RECORD EXCERPTS Block Start
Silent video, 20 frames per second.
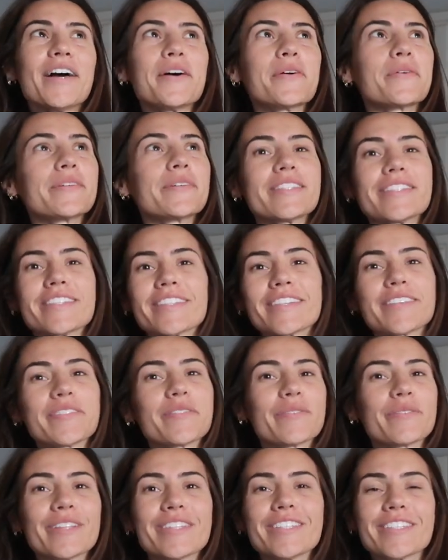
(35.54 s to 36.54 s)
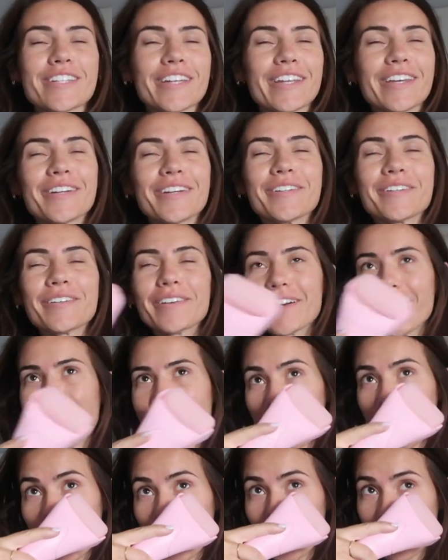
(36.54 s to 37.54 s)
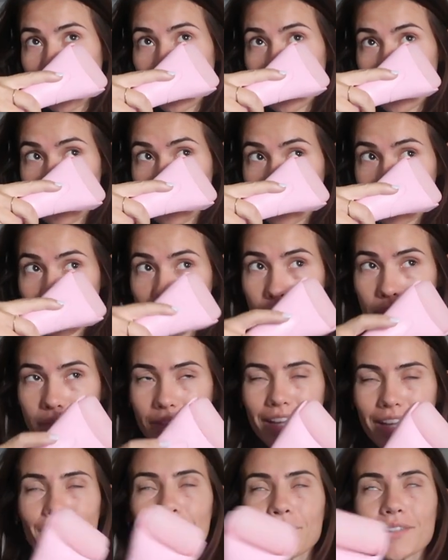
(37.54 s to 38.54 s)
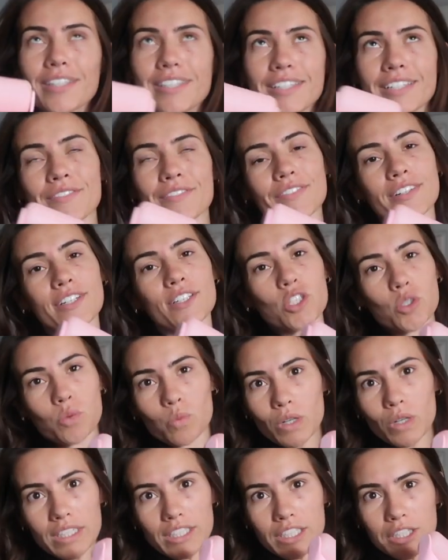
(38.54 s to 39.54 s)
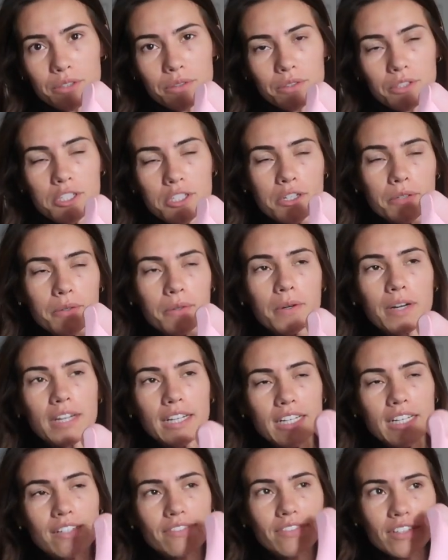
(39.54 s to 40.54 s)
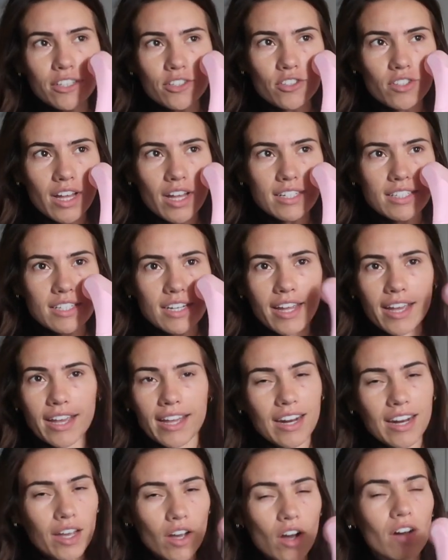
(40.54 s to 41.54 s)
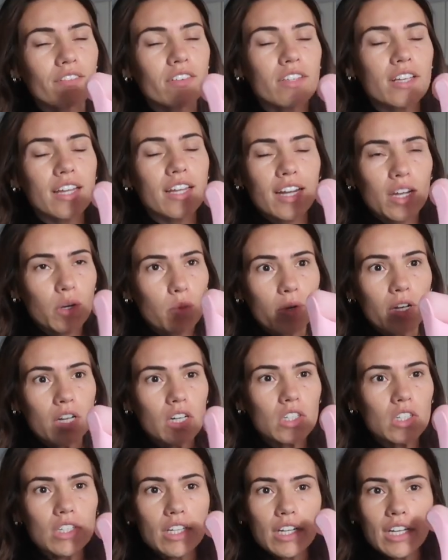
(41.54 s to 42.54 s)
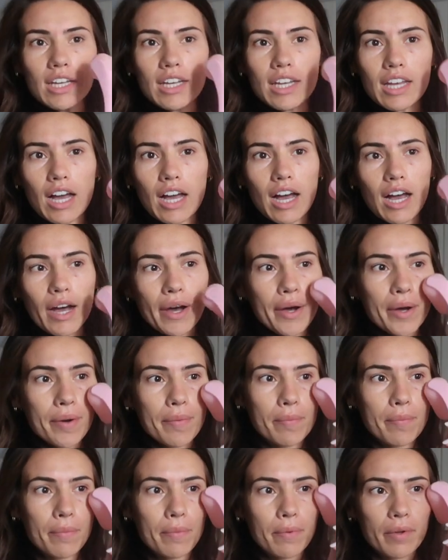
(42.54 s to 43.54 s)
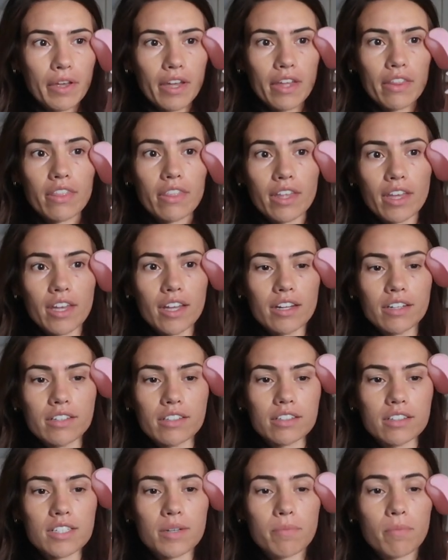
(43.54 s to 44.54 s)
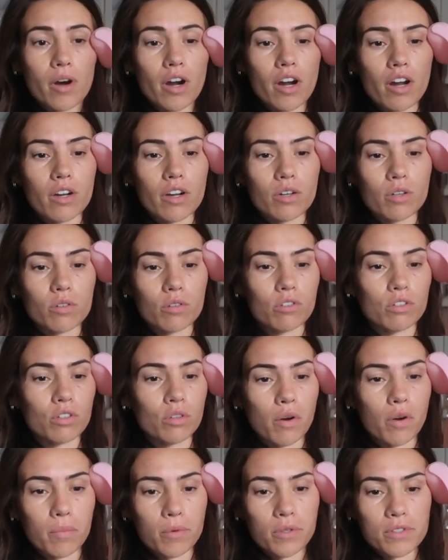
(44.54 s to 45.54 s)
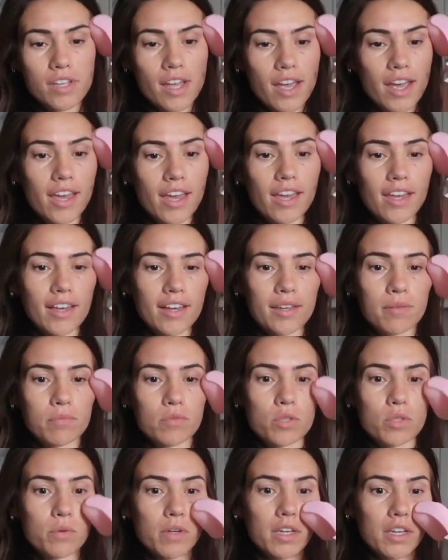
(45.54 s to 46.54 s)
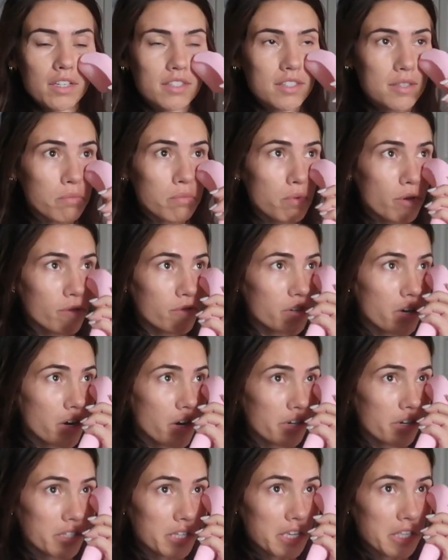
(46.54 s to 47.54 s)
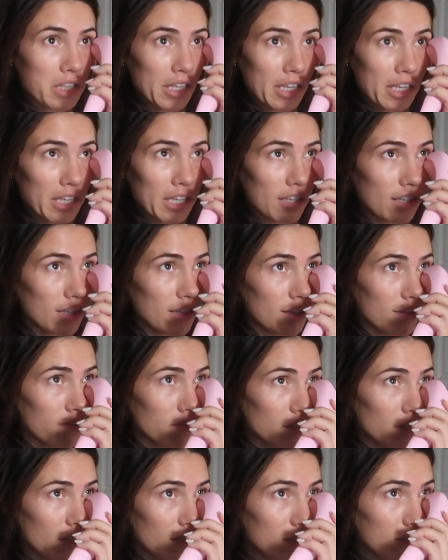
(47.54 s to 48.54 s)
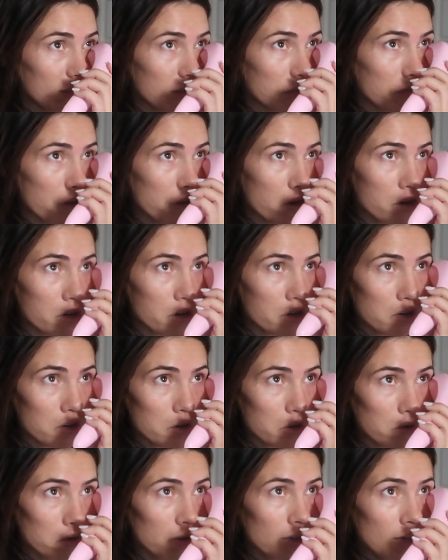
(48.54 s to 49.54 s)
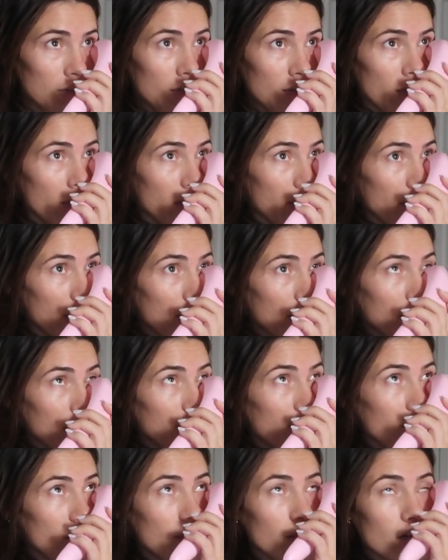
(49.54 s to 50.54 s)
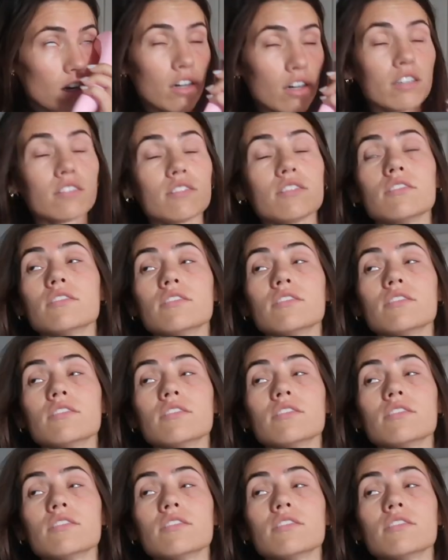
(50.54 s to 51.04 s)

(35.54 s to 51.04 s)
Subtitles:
What's new? I only didn't finish one note, so I need to finish that today, and I will. And then tomorrow, normal day, I'm doing some Botox in the evening tomorrow. And then on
RECORD EXCERPTS Block End
| YOUR INSTRUCTIONS |
What are the lines in the records above, word for word, from the one containing "(46.54 s to 47.54 s)" through the one containing "(35.54 s to 51.04 s)", both ends included and pictures left out?

| ANSWER FOR THE TASK |
(46.54 s to 47.54 s)
(47.54 s to 48.54 s)
(48.54 s to 49.54 s)
(49.54 s to 50.54 s)
(50.54 s to 51.04 s)

(35.54 s to 51.04 s)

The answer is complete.